(Material provided begins)

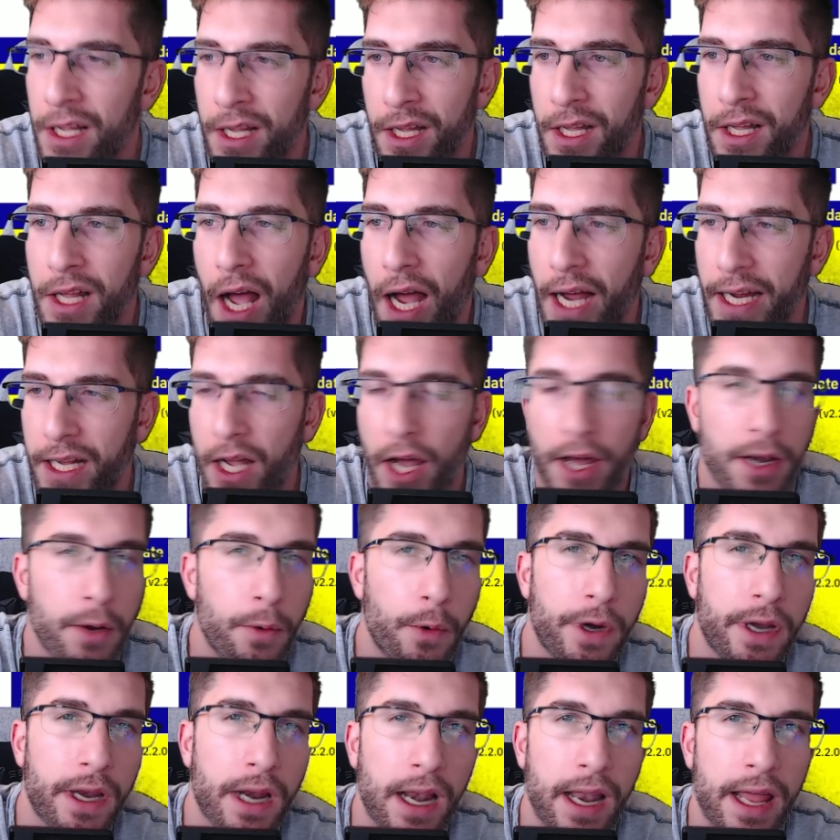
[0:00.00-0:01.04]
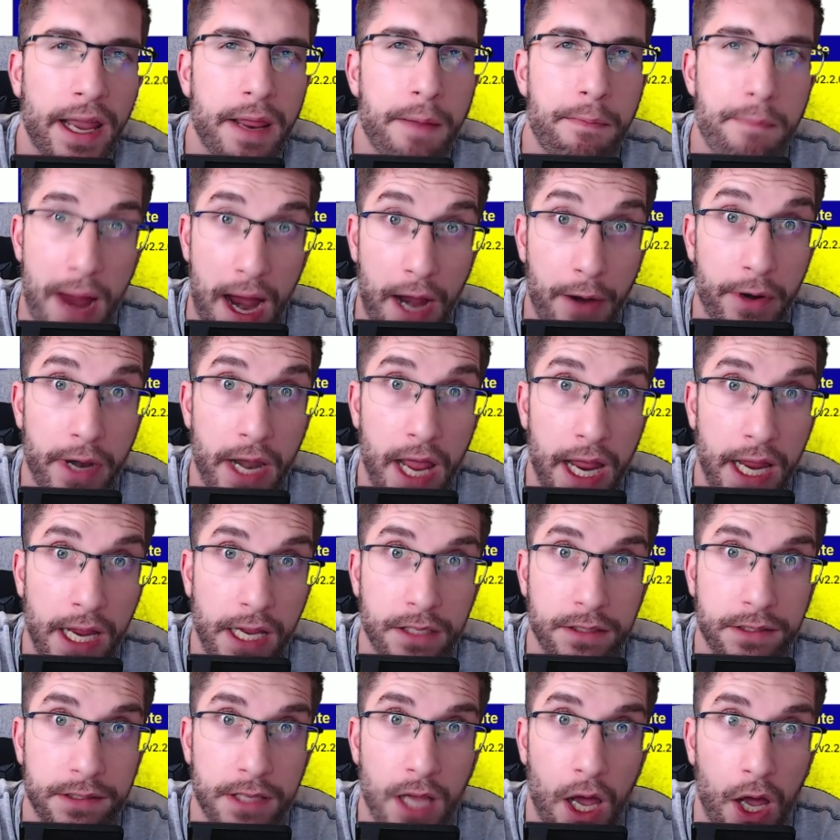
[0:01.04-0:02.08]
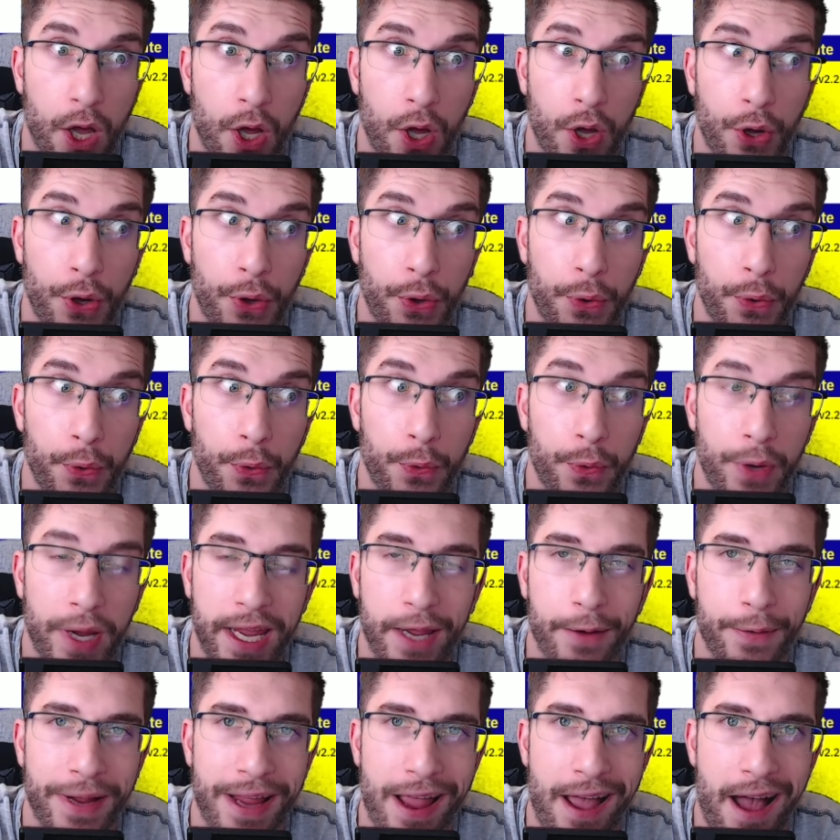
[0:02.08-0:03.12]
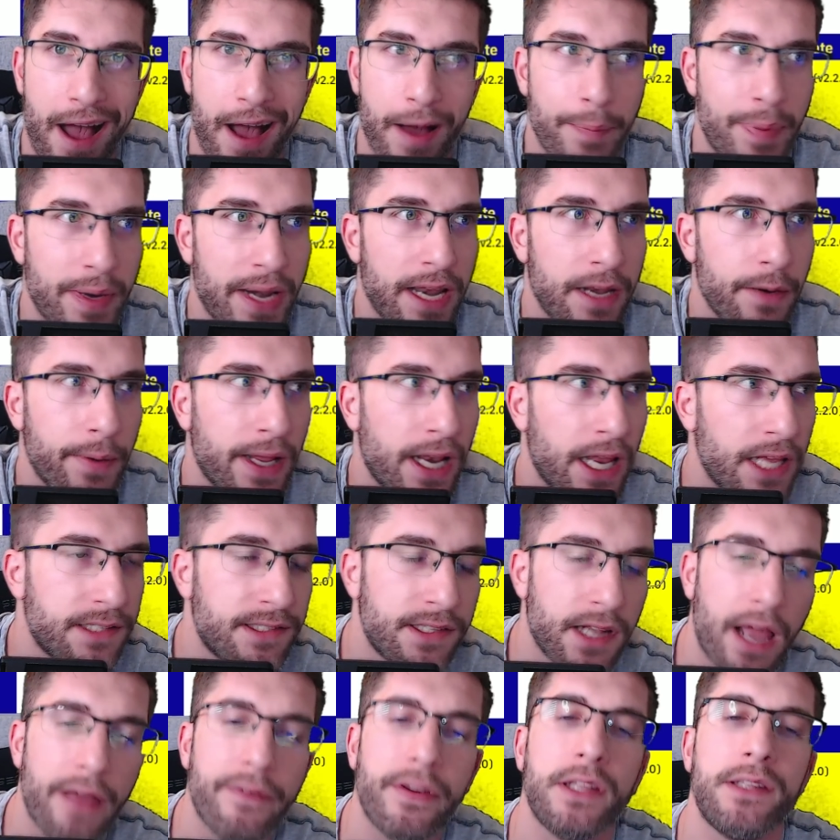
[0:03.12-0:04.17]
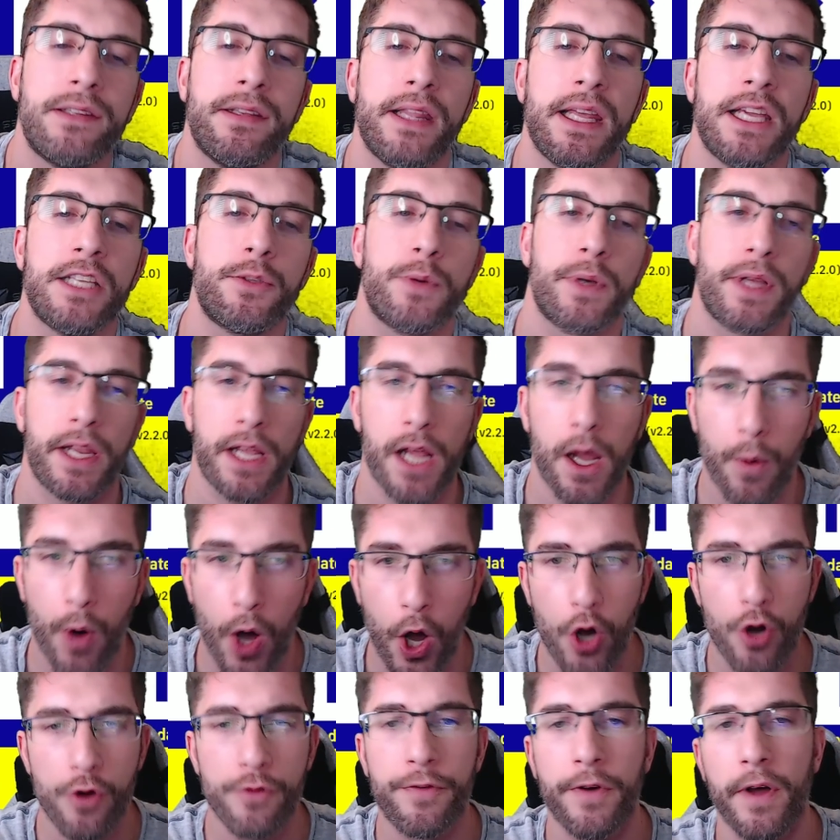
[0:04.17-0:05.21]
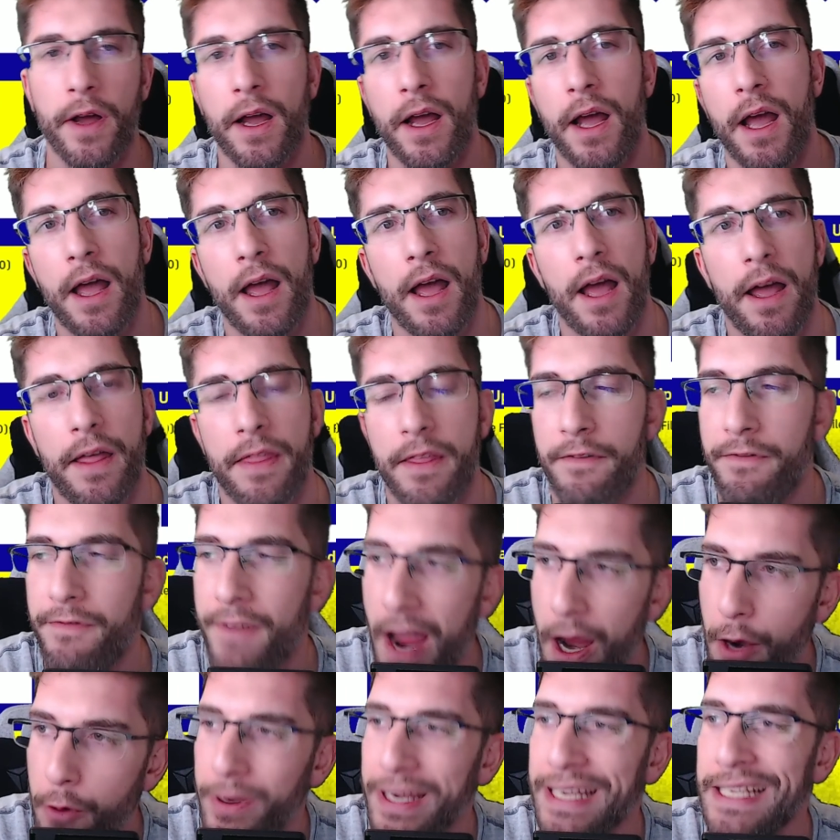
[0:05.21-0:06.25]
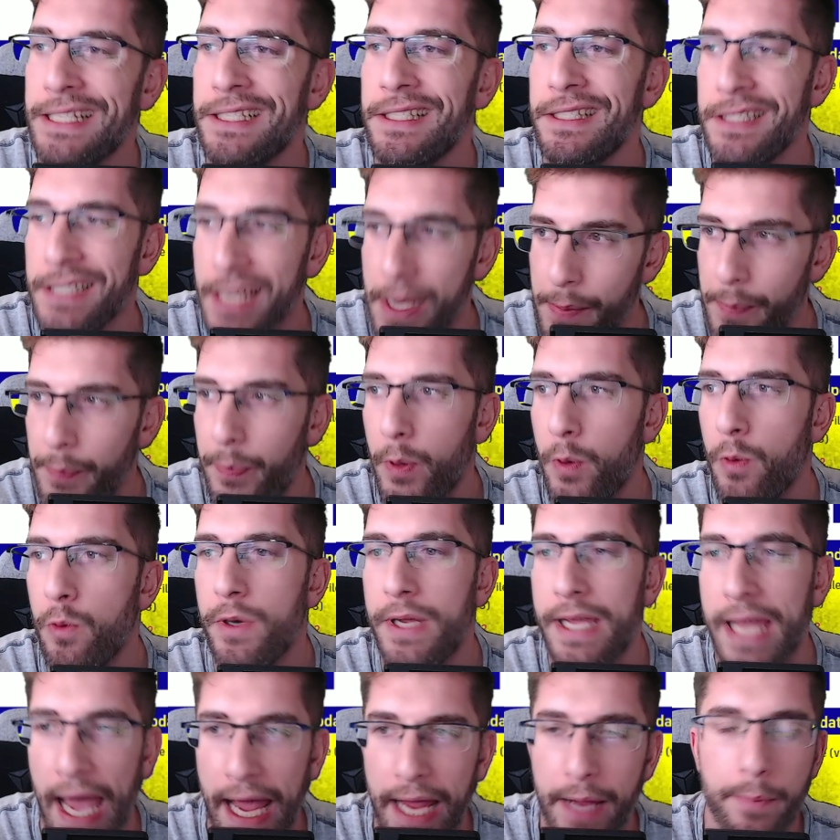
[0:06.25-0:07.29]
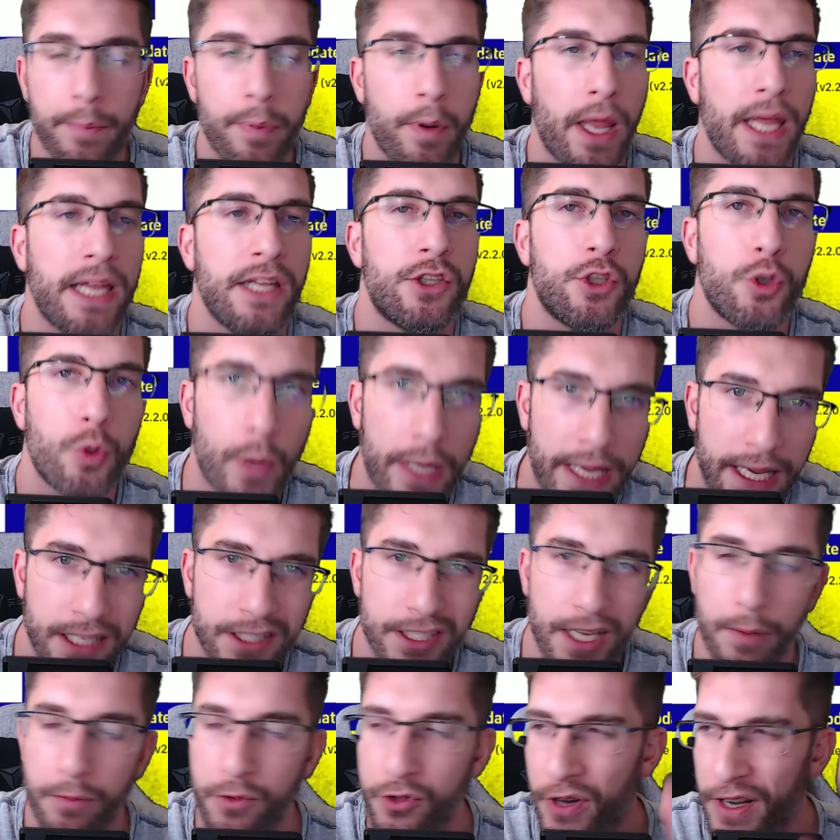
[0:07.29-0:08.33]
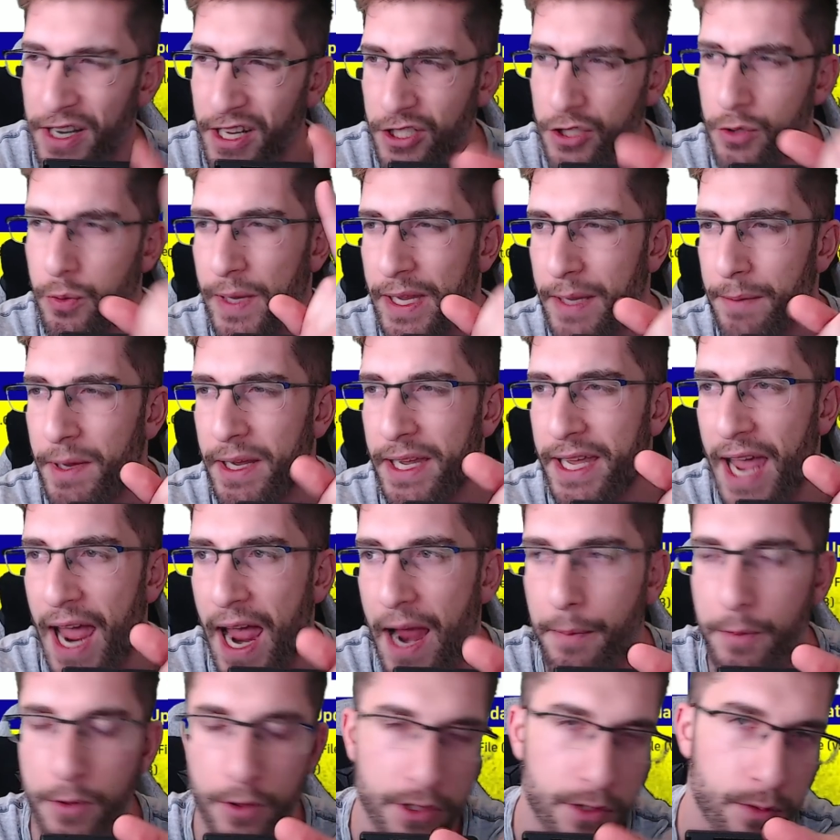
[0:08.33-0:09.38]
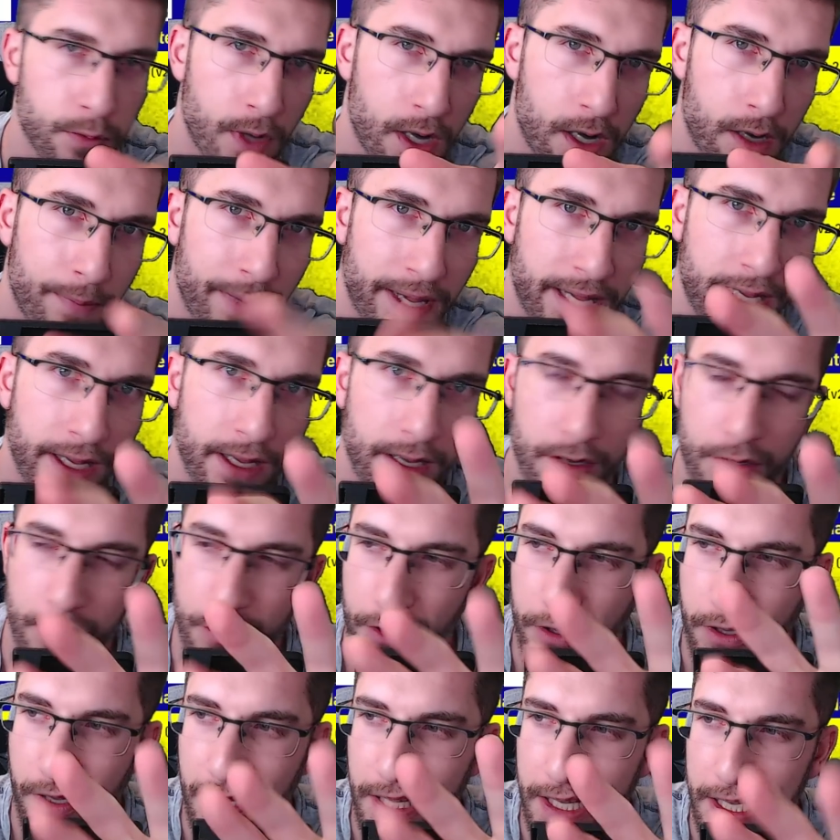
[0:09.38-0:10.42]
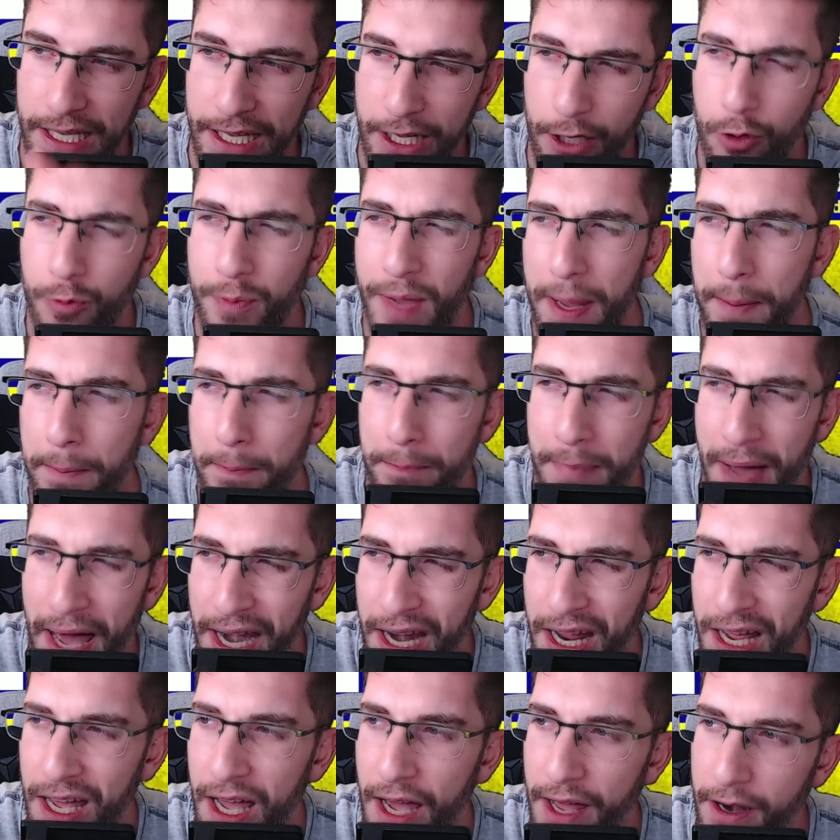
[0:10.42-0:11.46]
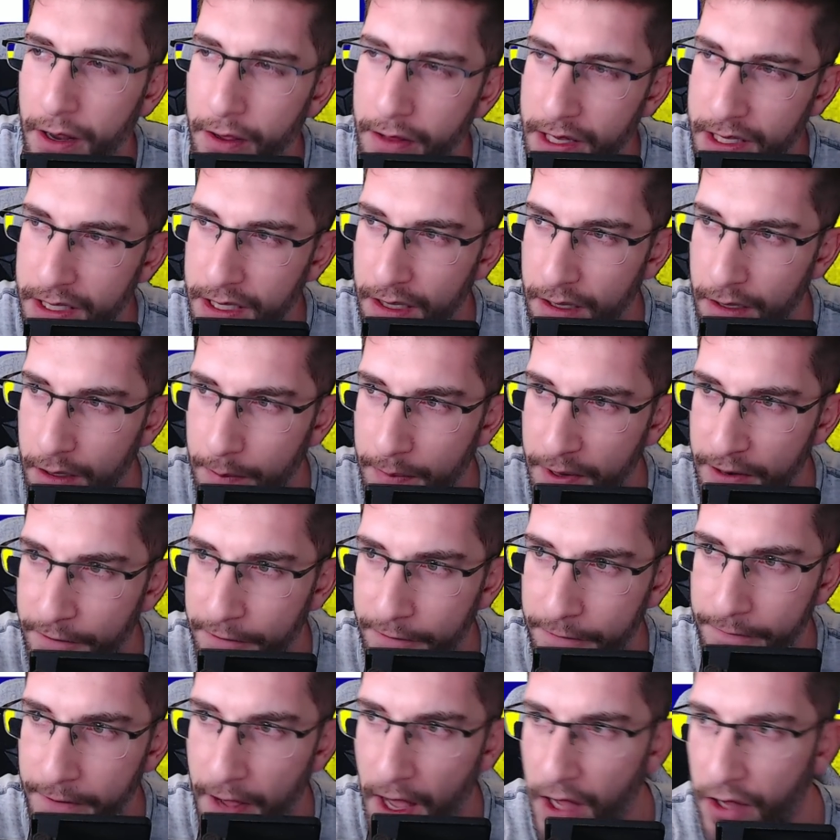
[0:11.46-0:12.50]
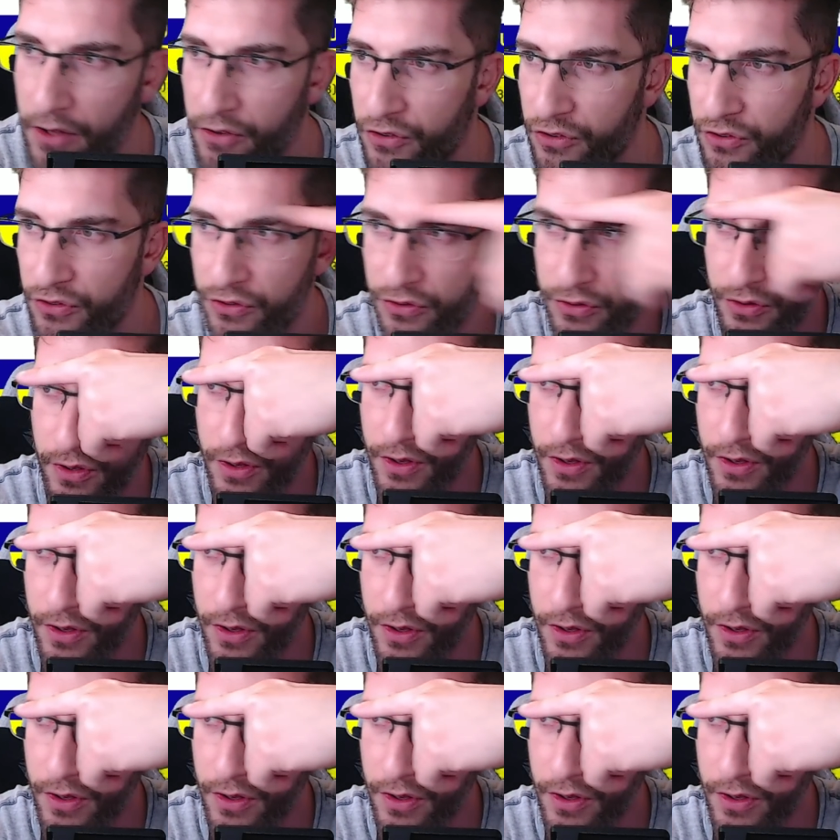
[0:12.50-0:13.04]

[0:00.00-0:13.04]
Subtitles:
I kind of wanted to let it marinate, so here we are. But anyway, let's dive into this. We're going to go over the very simple gameplay tweaks. I'm trying to tweak my camera as well, make it look a little bit better. I know there's a little bit of fuzz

(Material provided ends)

**Work order**
Keep out the pictures, and copy exactly the lines from the one that contains "[0:08.33-0:09.38]" through the final line of the records above, both ends included.

**Finished task**
[0:08.33-0:09.38]
[0:09.38-0:10.42]
[0:10.42-0:11.46]
[0:11.46-0:12.50]
[0:12.50-0:13.04]

[0:00.00-0:13.04]
Subtitles:
I kind of wanted to let it marinate, so here we are. But anyway, let's dive into this. We're going to go over the very simple gameplay tweaks. I'm trying to tweak my camera as well, make it look a little bit better. I know there's a little bit of fuzz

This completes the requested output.